(Collected data entries)
---------------

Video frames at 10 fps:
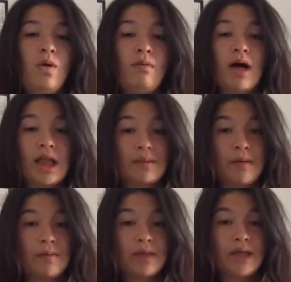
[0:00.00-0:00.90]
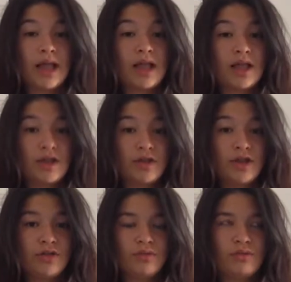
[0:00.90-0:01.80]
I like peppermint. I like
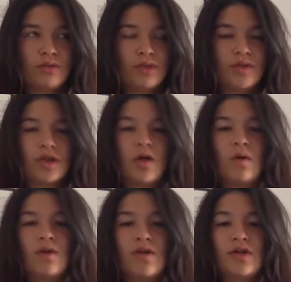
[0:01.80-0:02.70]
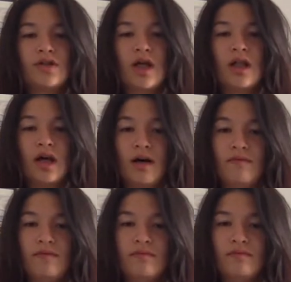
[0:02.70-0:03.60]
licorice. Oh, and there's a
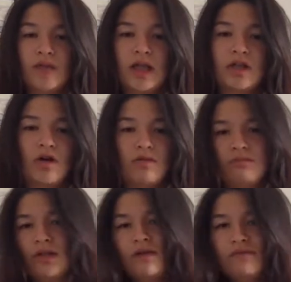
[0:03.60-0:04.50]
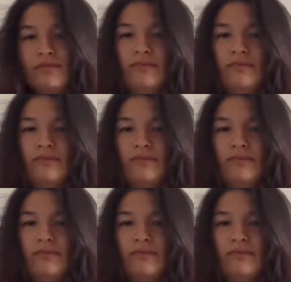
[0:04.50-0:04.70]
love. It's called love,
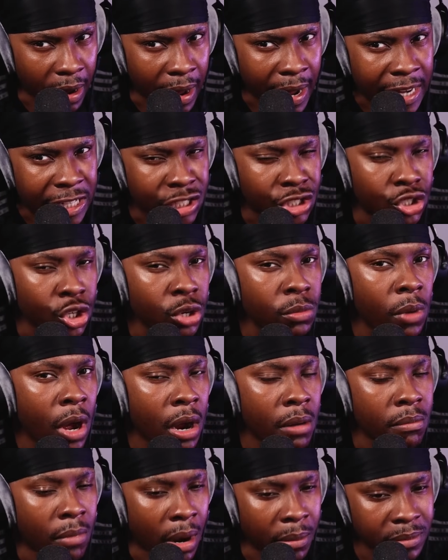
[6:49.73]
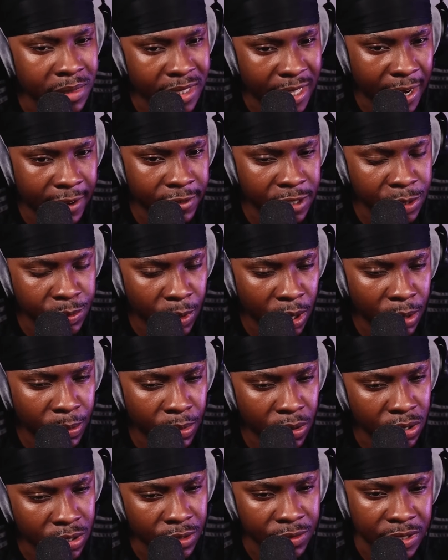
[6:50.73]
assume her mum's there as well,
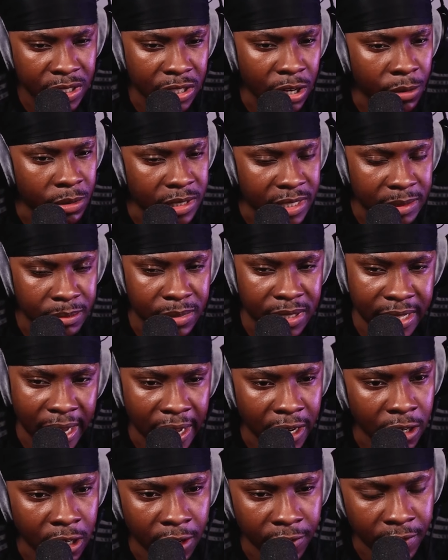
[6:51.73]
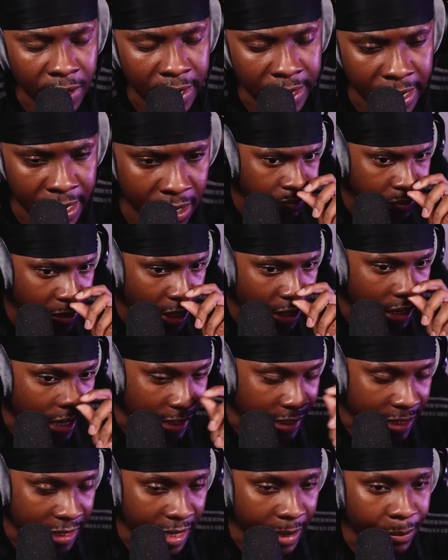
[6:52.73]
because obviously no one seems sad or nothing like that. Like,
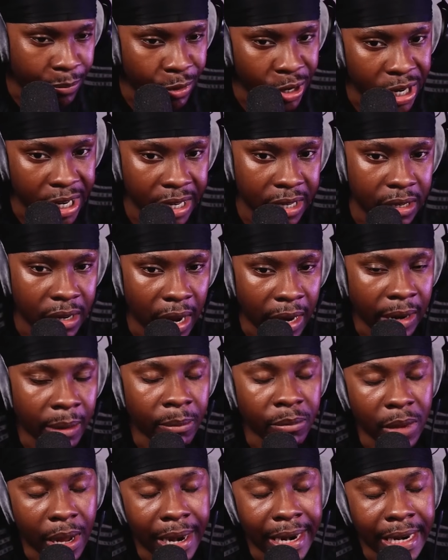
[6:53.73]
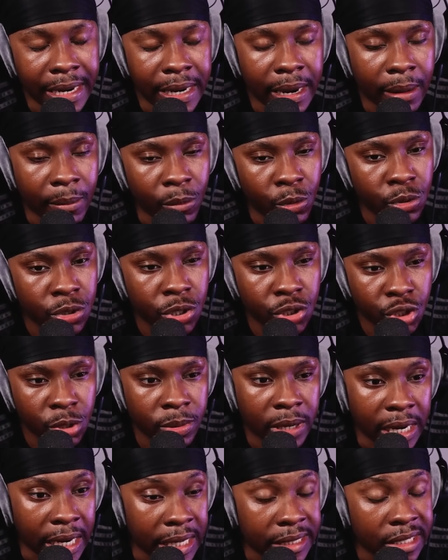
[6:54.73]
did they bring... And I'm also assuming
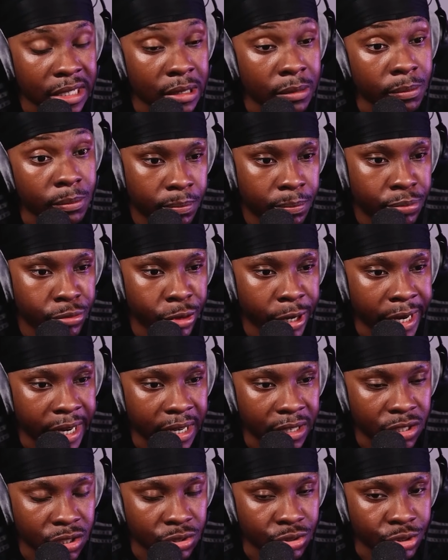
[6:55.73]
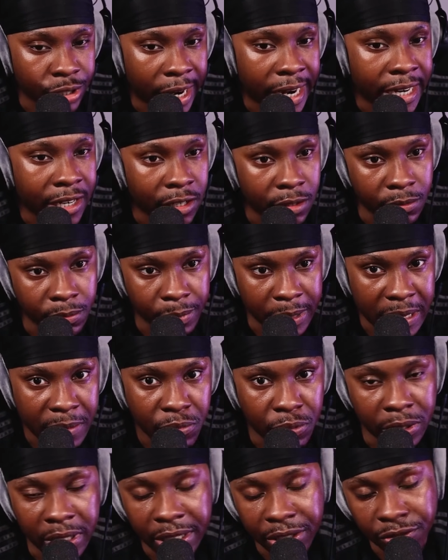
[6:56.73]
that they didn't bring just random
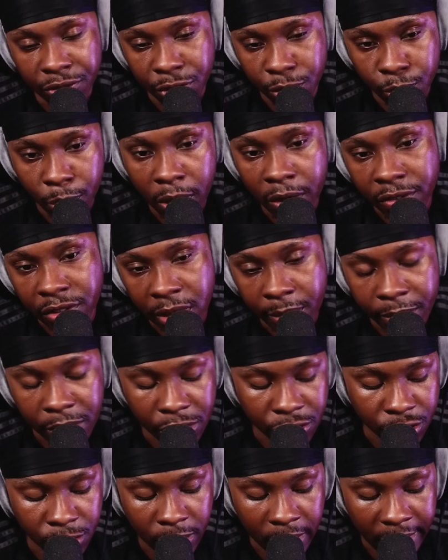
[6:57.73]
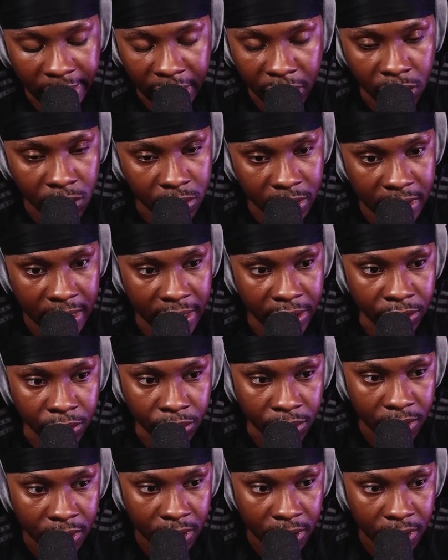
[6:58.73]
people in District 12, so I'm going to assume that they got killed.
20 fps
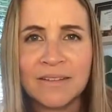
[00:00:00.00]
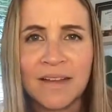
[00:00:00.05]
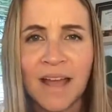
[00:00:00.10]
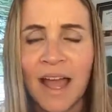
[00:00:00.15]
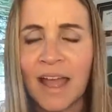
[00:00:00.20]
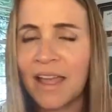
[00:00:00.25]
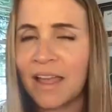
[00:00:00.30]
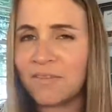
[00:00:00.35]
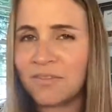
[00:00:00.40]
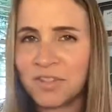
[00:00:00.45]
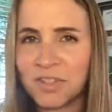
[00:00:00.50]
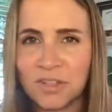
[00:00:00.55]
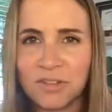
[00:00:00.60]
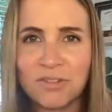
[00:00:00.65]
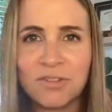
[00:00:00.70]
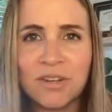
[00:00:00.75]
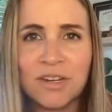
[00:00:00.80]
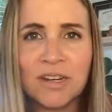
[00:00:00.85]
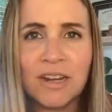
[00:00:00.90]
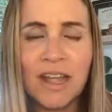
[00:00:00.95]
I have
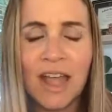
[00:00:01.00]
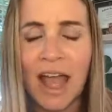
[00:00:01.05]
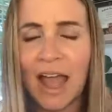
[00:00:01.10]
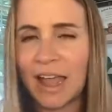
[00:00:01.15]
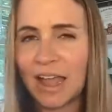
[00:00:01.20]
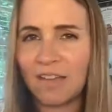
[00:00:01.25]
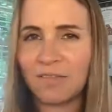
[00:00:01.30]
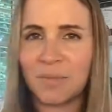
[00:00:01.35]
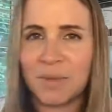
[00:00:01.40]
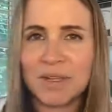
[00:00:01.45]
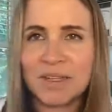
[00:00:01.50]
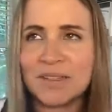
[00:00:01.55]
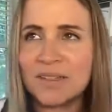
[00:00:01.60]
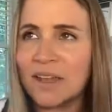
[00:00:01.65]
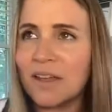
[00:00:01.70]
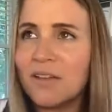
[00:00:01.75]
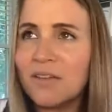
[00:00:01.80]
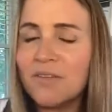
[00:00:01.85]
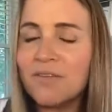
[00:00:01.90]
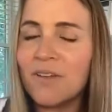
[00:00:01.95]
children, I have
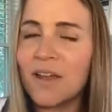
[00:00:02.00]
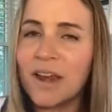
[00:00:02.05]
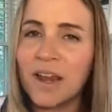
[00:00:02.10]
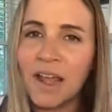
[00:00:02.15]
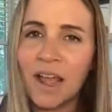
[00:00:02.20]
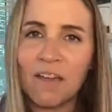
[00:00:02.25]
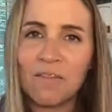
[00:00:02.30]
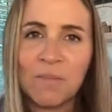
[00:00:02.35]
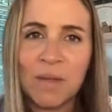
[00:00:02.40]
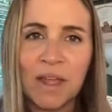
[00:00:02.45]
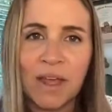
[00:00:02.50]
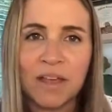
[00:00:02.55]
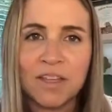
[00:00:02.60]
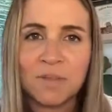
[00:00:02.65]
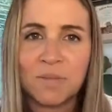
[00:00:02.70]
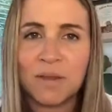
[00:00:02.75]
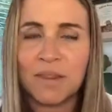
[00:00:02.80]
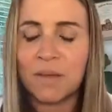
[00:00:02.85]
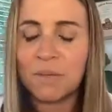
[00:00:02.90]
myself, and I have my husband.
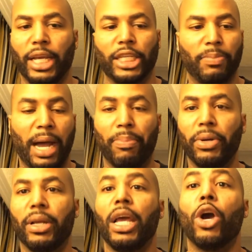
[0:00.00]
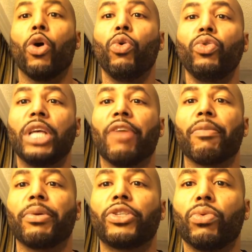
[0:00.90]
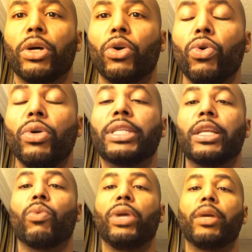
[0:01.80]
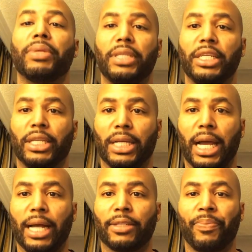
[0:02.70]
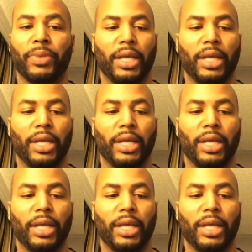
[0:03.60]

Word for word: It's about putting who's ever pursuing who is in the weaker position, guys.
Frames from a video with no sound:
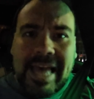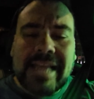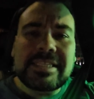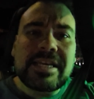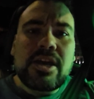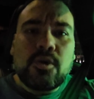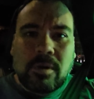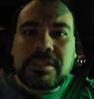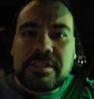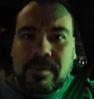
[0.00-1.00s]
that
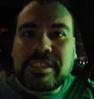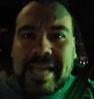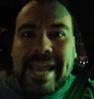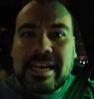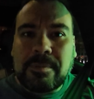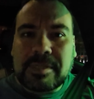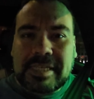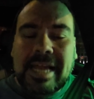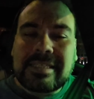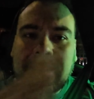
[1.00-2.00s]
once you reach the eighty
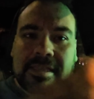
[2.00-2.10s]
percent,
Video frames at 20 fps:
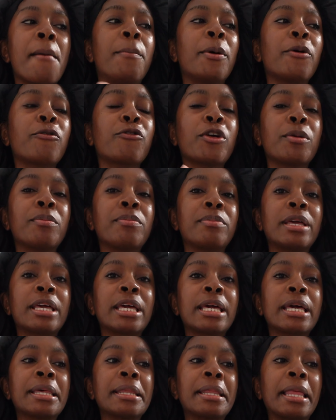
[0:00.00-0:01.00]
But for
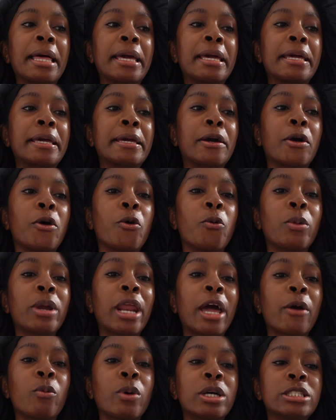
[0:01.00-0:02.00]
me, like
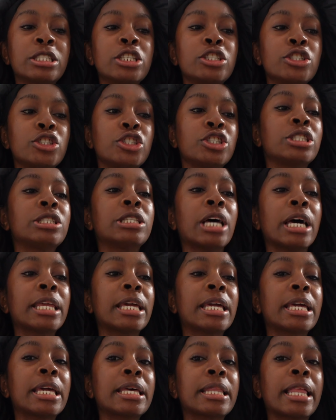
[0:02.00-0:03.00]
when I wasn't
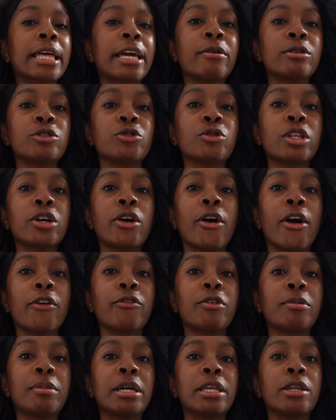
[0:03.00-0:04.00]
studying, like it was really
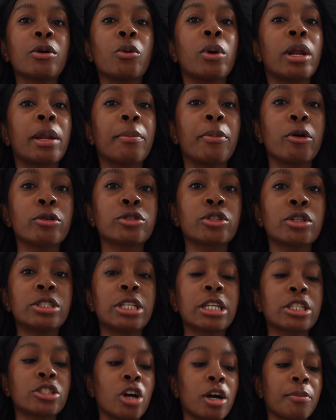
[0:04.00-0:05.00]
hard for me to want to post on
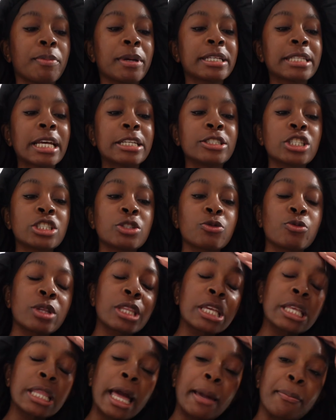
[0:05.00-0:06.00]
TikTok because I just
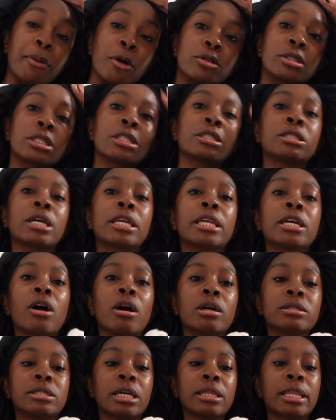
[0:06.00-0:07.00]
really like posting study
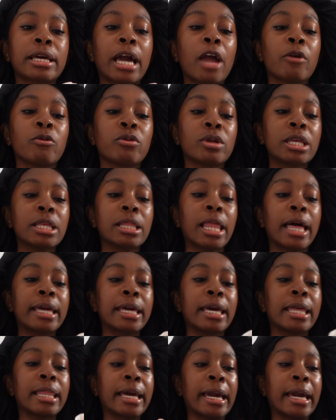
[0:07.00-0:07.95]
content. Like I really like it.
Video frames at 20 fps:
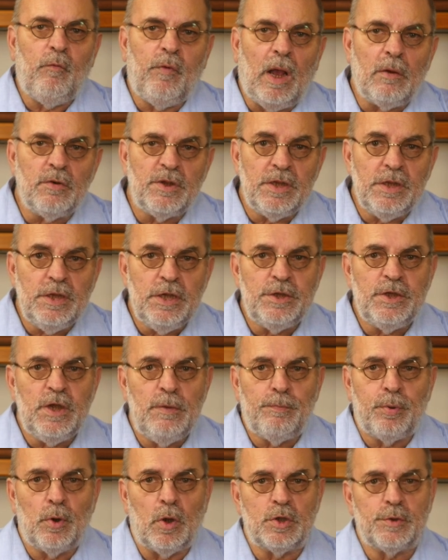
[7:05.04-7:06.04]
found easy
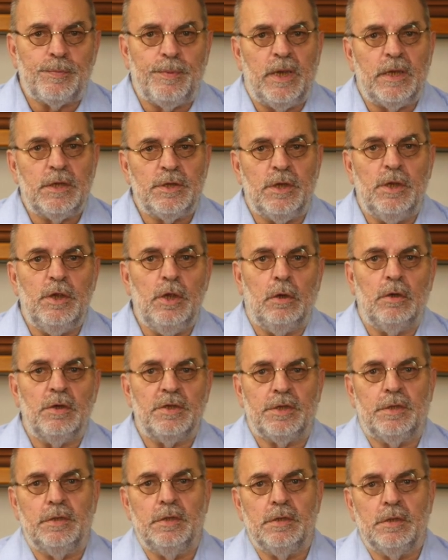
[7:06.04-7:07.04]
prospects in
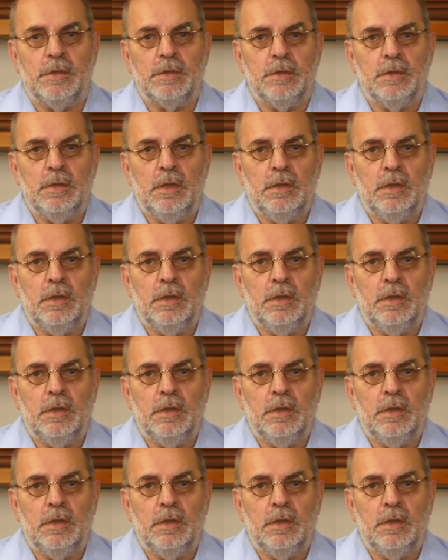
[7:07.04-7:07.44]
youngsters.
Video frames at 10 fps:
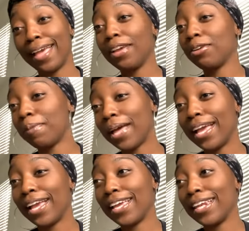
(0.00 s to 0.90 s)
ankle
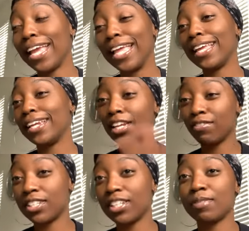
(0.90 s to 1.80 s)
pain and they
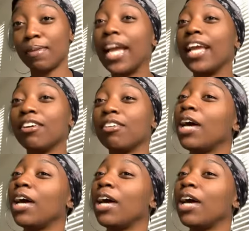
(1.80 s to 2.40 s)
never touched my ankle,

---------------

What you are asked to do:
The pictures should be dropped, and every line above should be set down again exactly.

Response to the task:
Video frames at 10 fps:
[0:00.00-0:00.90]
[0:00.90-0:01.80]
I like peppermint. I like
[0:01.80-0:02.70]
[0:02.70-0:03.60]
licorice. Oh, and there's a
[0:03.60-0:04.50]
[0:04.50-0:04.70]
love. It's called love,
[6:49.73]
[6:50.73]
assume her mum's there as well,
[6:51.73]
[6:52.73]
because obviously no one seems sad or nothing like that. Like,
[6:53.73]
[6:54.73]
did they bring... And I'm also assuming
[6:55.73]
[6:56.73]
that they didn't bring just random
[6:57.73]
[6:58.73]
people in District 12, so I'm going to assume that they got killed.
20 fps
[00:00:00.00]
[00:00:00.05]
[00:00:00.10]
[00:00:00.15]
[00:00:00.20]
[00:00:00.25]
[00:00:00.30]
[00:00:00.35]
[00:00:00.40]
[00:00:00.45]
[00:00:00.50]
[00:00:00.55]
[00:00:00.60]
[00:00:00.65]
[00:00:00.70]
[00:00:00.75]
[00:00:00.80]
[00:00:00.85]
[00:00:00.90]
[00:00:00.95]
I have
[00:00:01.00]
[00:00:01.05]
[00:00:01.10]
[00:00:01.15]
[00:00:01.20]
[00:00:01.25]
[00:00:01.30]
[00:00:01.35]
[00:00:01.40]
[00:00:01.45]
[00:00:01.50]
[00:00:01.55]
[00:00:01.60]
[00:00:01.65]
[00:00:01.70]
[00:00:01.75]
[00:00:01.80]
[00:00:01.85]
[00:00:01.90]
[00:00:01.95]
children, I have
[00:00:02.00]
[00:00:02.05]
[00:00:02.10]
[00:00:02.15]
[00:00:02.20]
[00:00:02.25]
[00:00:02.30]
[00:00:02.35]
[00:00:02.40]
[00:00:02.45]
[00:00:02.50]
[00:00:02.55]
[00:00:02.60]
[00:00:02.65]
[00:00:02.70]
[00:00:02.75]
[00:00:02.80]
[00:00:02.85]
[00:00:02.90]
myself, and I have my husband.
[0:00.00]
[0:00.90]
[0:01.80]
[0:02.70]
[0:03.60]

Word for word: It's about putting who's ever pursuing who is in the weaker position, guys.
Frames from a video with no sound:
[0.00-1.00s]
that
[1.00-2.00s]
once you reach the eighty
[2.00-2.10s]
percent,
Video frames at 20 fps:
[0:00.00-0:01.00]
But for
[0:01.00-0:02.00]
me, like
[0:02.00-0:03.00]
when I wasn't
[0:03.00-0:04.00]
studying, like it was really
[0:04.00-0:05.00]
hard for me to want to post on
[0:05.00-0:06.00]
TikTok because I just
[0:06.00-0:07.00]
really like posting study
[0:07.00-0:07.95]
content. Like I really like it.
Video frames at 20 fps:
[7:05.04-7:06.04]
found easy
[7:06.04-7:07.04]
prospects in
[7:07.04-7:07.44]
youngsters.
Video frames at 10 fps:
(0.00 s to 0.90 s)
ankle
(0.90 s to 1.80 s)
pain and they
(1.80 s to 2.40 s)
never touched my ankle,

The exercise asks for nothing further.